Forêt d’Automne

Je me rappelle encore d’un long séjour automnal d’après-guerre en Tyrol. Sous ce ciel bleu, pur, éblouissant de clarté, devant ces forêts immenses, dorées, de mélèzes, dans la solitude la plus profonde, j’ai ressenti ce que je voudrais ressentir un jour ensemble… avec vous : le complet accord de l’âme avec les choses.

Un jour, au comble de l’enthousiasme, je m’en fus jusqu’au cœur de la forêt, pour me donner la volupté de respirer cette solitude, me confondre pleinement avec elle, ressentir ses frémissements silencieux auxquels le monde végétal s’abandonne, dès qu’il plonge plus avant dans la paix religieuse, élaguant la présence des hommes.

Mais c’était trop : trop de beauté m’environnait, pour que j’eusse le temps de tout embrasser et de m’abandonner, comme je l’aurais voulu, à mon émoi.

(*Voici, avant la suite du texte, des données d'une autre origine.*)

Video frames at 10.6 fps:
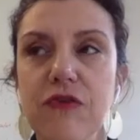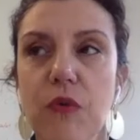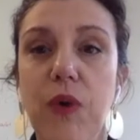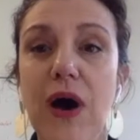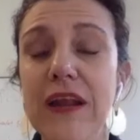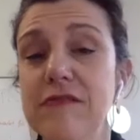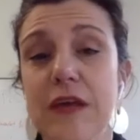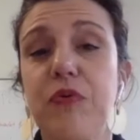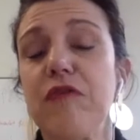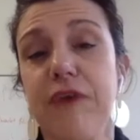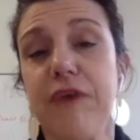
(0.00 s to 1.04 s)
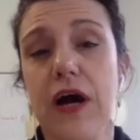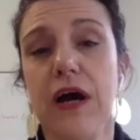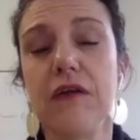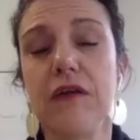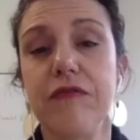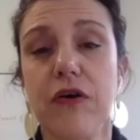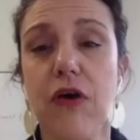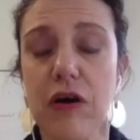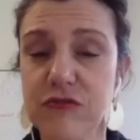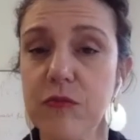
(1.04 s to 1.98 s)
what is that profile of the
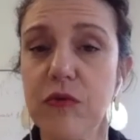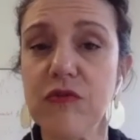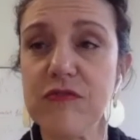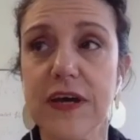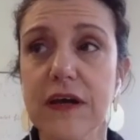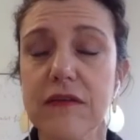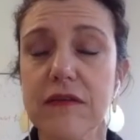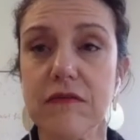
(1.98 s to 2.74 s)
customers that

J’y suis resté, jusqu’à une heure tardive du soir, gonflé d’or du crépuscule et des ombres violettes.

Finalement le soleil disparut et la nuit pendait lourdement sur les arbres. Cet enchantement nocturne me saisit avec force, écoutant jusqu’à l’imperceptible d’un grand mystère : je comprends le langage des arbres, la parole des hommes jamais.

De temps en temps il me semblait entendre des voix voilées, douces, qui se mouraient dans le grand silence, qui retentissaient plaintivement comme le chant retardé d’un rossignol égaré.

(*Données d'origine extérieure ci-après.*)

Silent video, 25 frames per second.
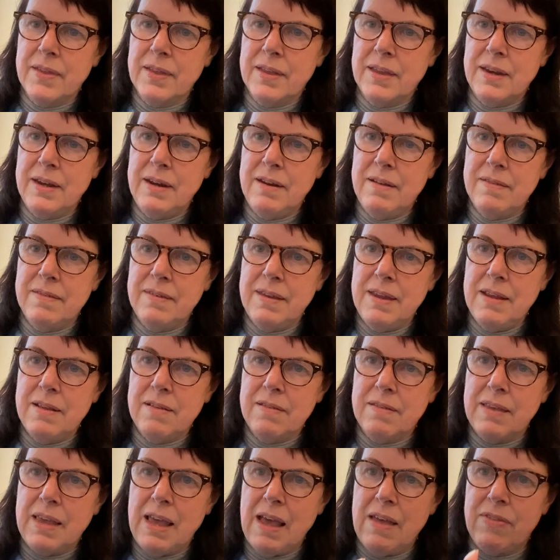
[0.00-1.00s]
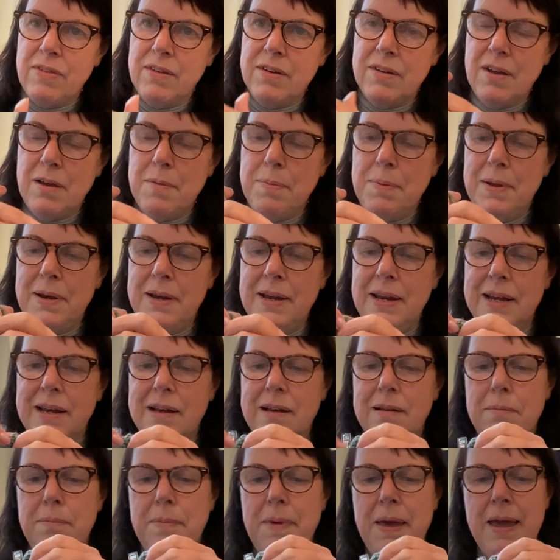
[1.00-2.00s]
and you see it's gathered up a
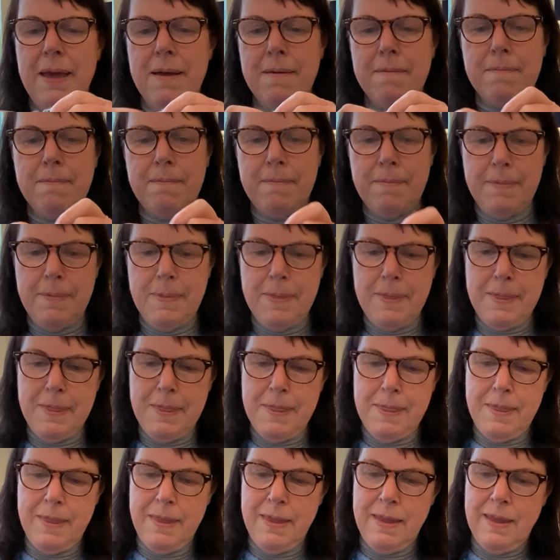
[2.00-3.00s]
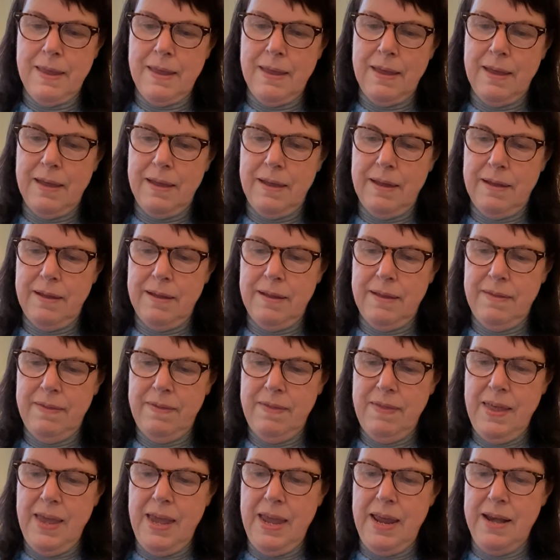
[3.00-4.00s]
little bit,
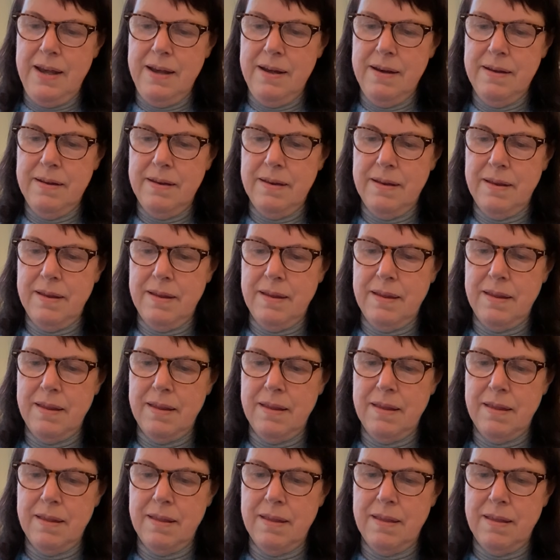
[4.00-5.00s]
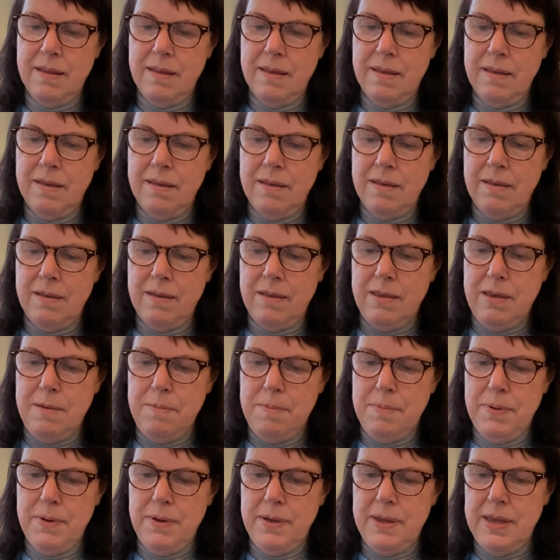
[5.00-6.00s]
and then you
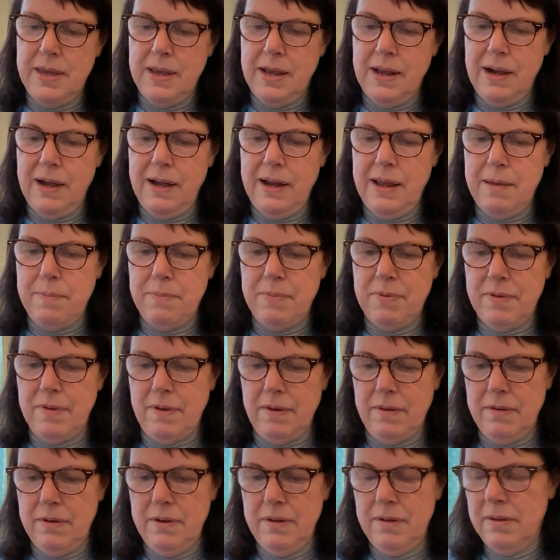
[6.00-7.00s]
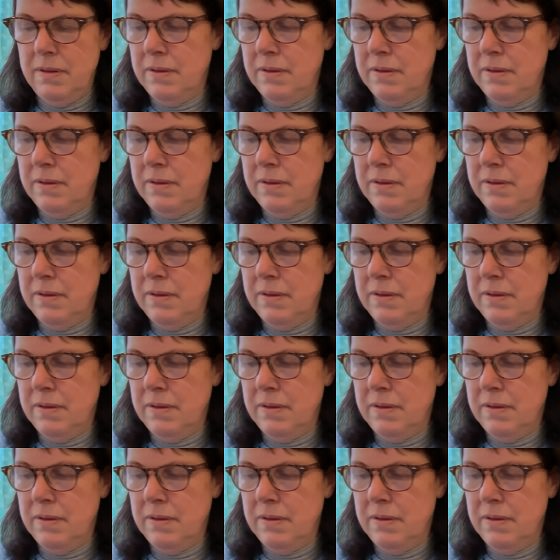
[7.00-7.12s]
put your clips on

S’il est un lieu où de toutes parts la nature enserre l’être, le reprenne à elle, c’est la forêt.

« Reviens ! Que fais-tu dans les cités arides où l’homme au cœur retiré et rétréci devient à lui seul ses raisons, sa montagne. Reviens : Pense à être une alvéole dans la forêt de miel… ! ».

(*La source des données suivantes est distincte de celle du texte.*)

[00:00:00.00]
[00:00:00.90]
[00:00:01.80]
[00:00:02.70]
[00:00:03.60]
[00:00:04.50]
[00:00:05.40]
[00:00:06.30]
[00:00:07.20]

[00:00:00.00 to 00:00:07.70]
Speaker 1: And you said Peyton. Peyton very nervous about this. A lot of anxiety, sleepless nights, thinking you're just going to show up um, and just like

Car au commencement, il y avait la forêt, mer immense, insondable, illimitée avec ses crêtes vertes, seules à contempler le ciel et les saisons…

Ô ! J’aurais voulu avoir une compagne compréhensive, qui, avec moi, se serait confondue avec la nature immense m’inspirant le sentiment le plus noble et violent qui existe ! Il n’est de transports triomphants que dans la passion de l’amour.